Recently I’ve encountered a website that is using the certificate “Verisign Class 3 Secure Server CA - G3”. Unfortunately, my Android device (Samsung Infuse running Froyo 2.2.1) doesn’t know about that certificate, so I get a warning.
Installing a certificate on this device is not hard, but there are one or two tricks.
First, download the certificate. For me it was a Verisign certificate. I did a search on the certificate title and determined it corresponded to the Verisign cert SVRSecureG3.cer, so I went to crl.verisign.com and grabbed it. (Note that .cer is the certificate and .crl is the certificate revocation list.)
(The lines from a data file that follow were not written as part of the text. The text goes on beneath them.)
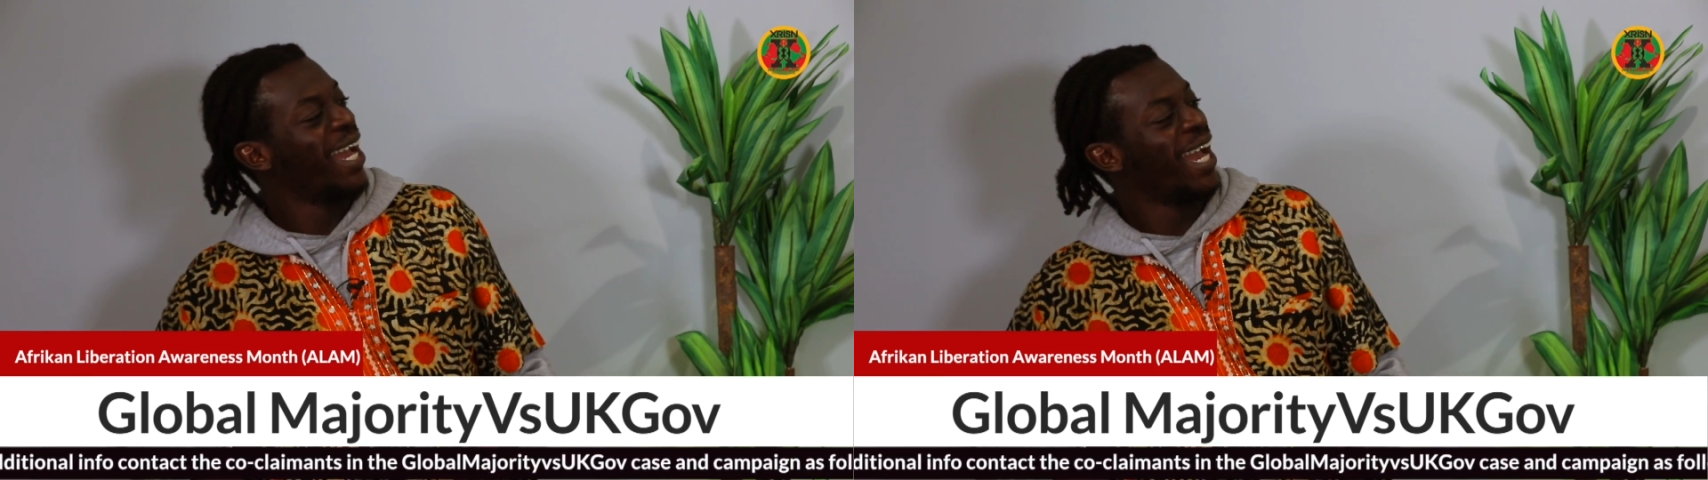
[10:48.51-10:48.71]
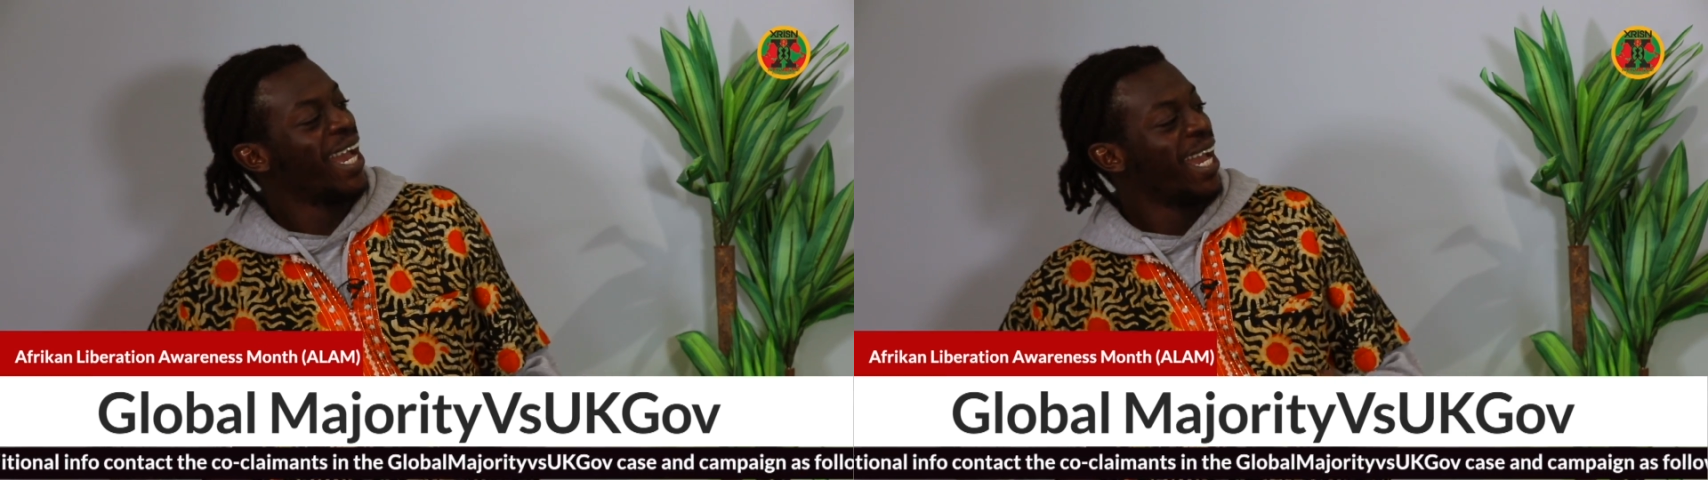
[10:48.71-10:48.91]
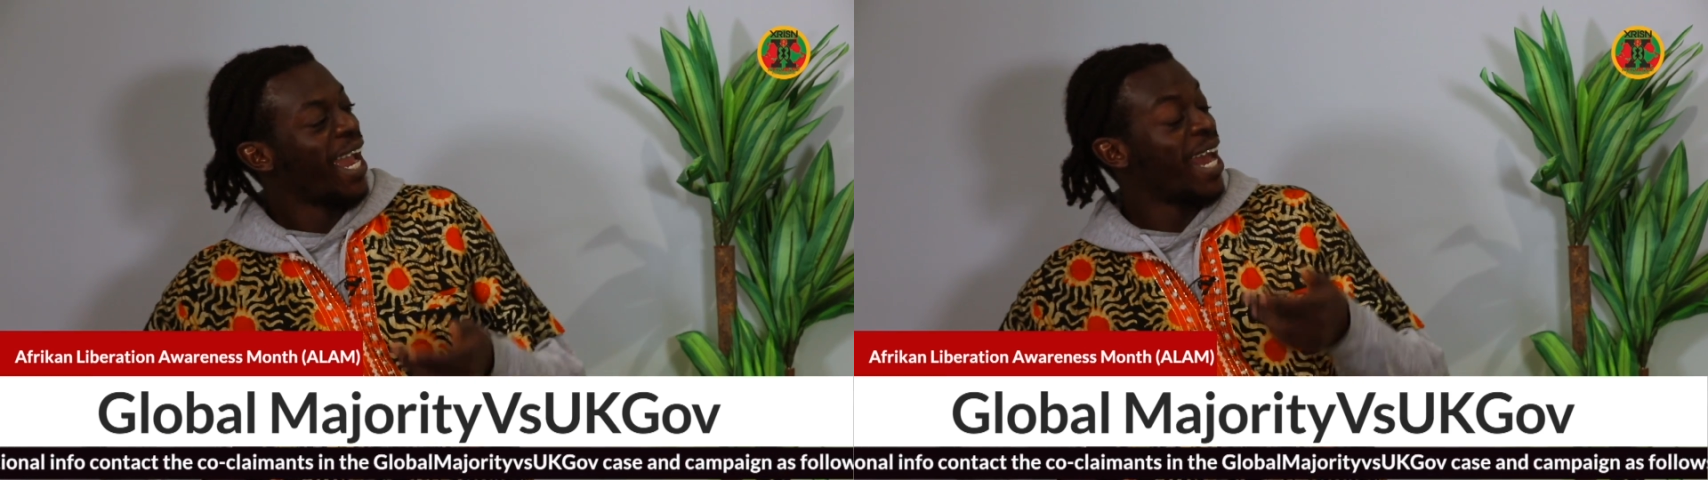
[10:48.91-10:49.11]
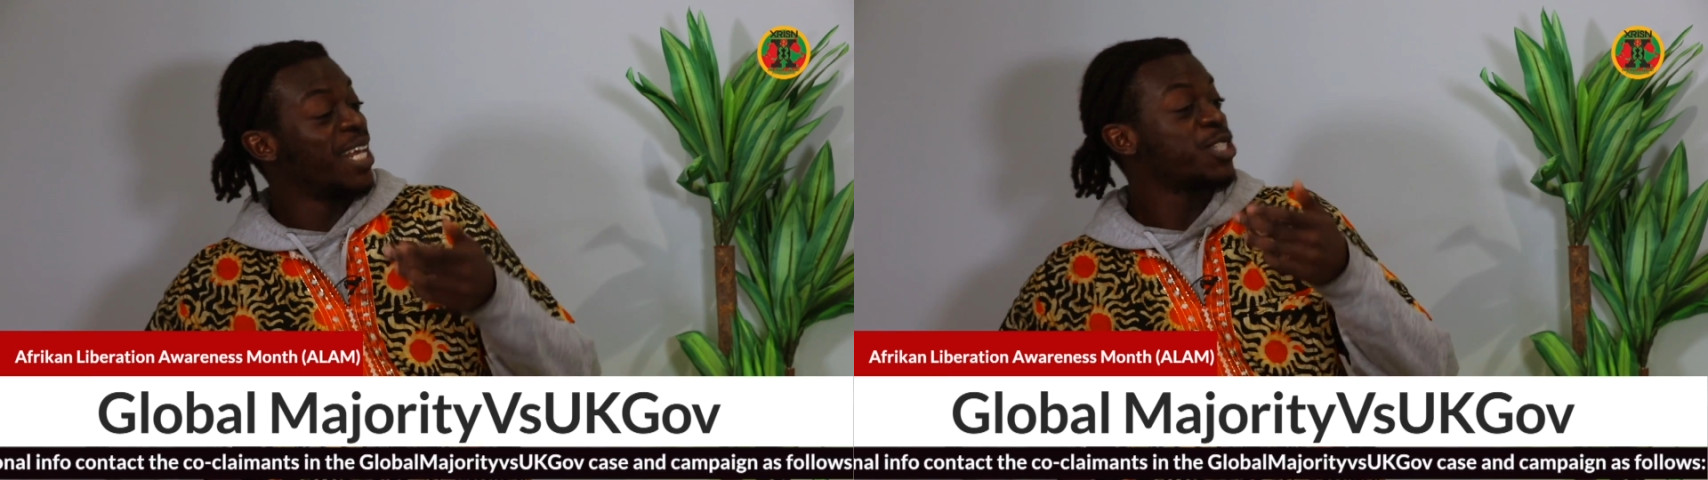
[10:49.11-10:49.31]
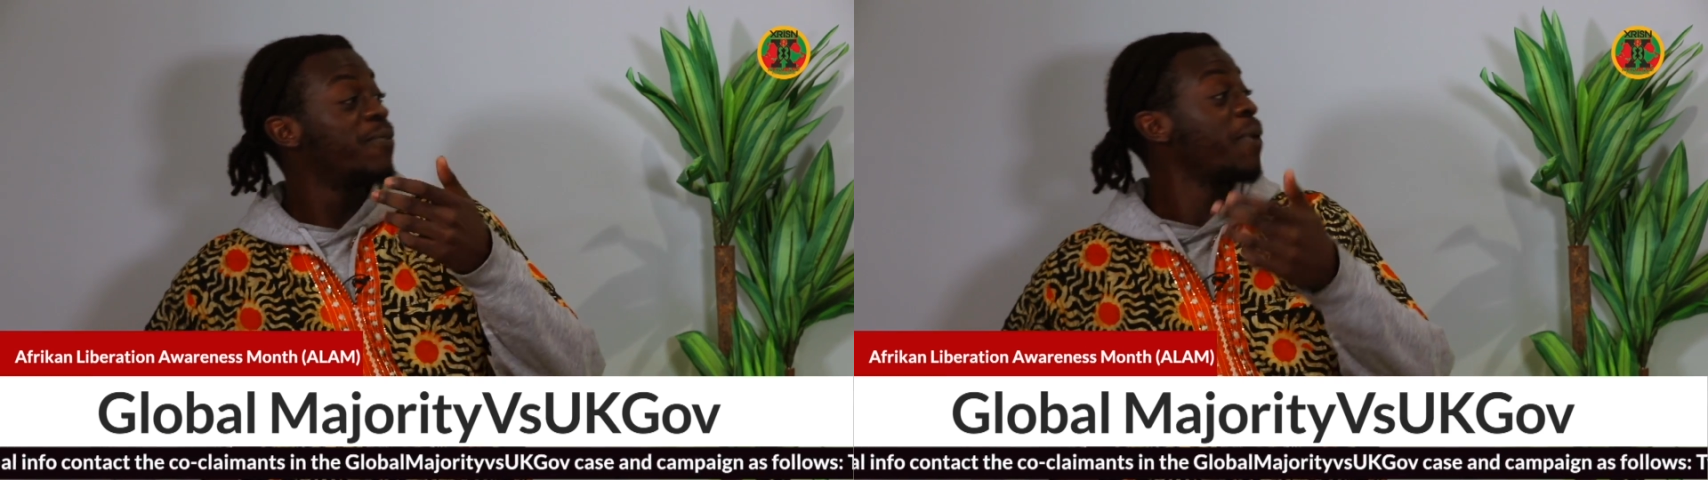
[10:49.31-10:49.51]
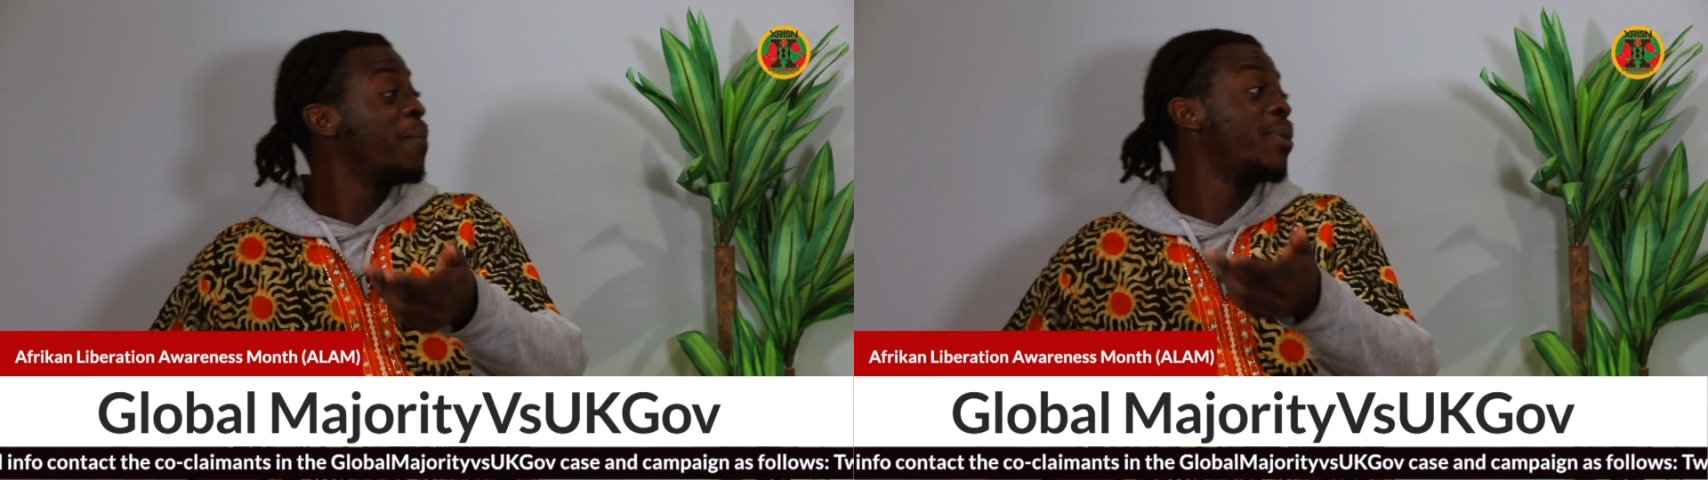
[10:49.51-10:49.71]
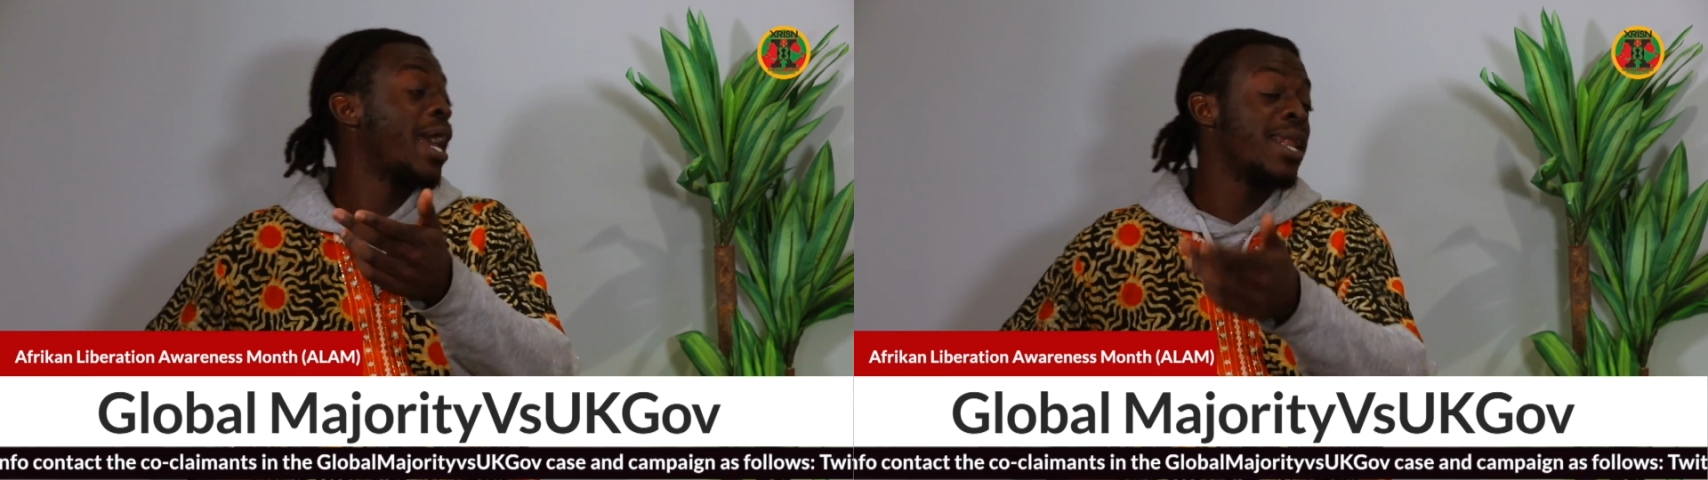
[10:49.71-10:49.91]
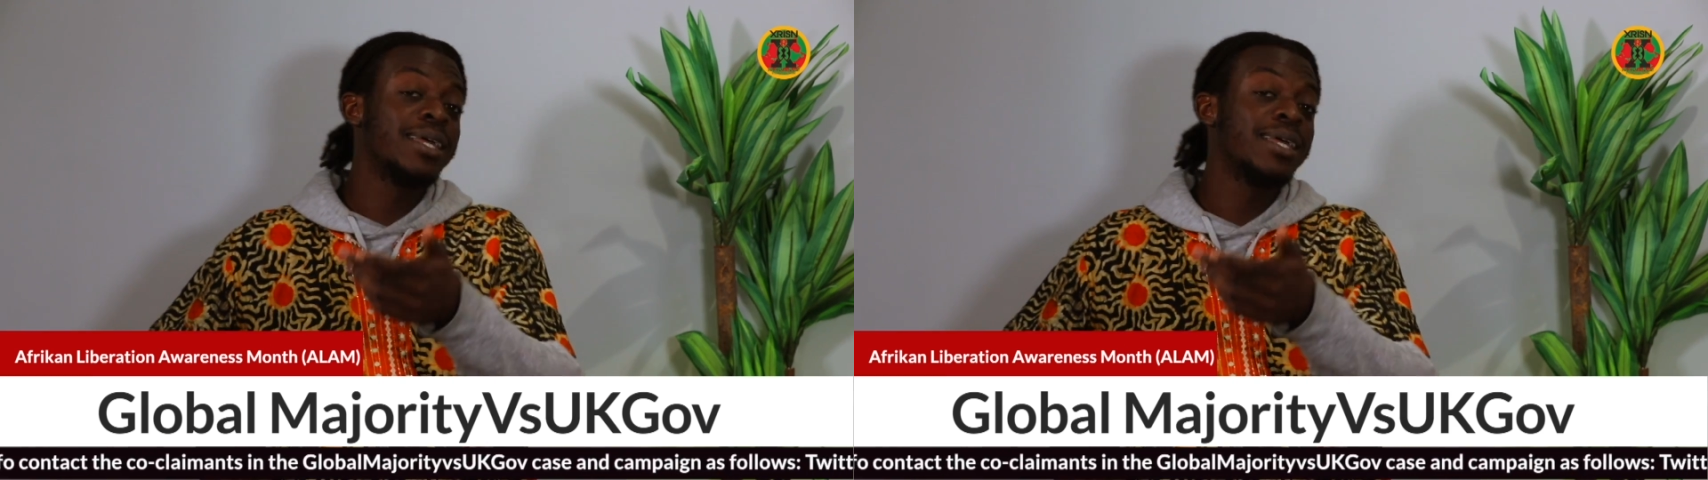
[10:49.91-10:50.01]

and it's November,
Once you have the .cer, it’s unfortunately in binary mode. Use openssl (which is included as part of Cygwin for Windows users) to convert it to a .crt:
$ openssl x509 -in SVRSecureG3.cer -inform DER -out SVRSecureG3.crt -outform PEM
Install that .crt on the root of the removable SD card. For Samsung devices, this means it will have to be in /mnt/sdcard/external_sd/.
Go to the Settings app, and select “Location and security”, then “Install encrypted certificates”. You will be prompted with a dialog for the Certificate name; I just took the default. Click “OK”.
You’ll be prompted to enter a password for credential storage. Do not forget this password.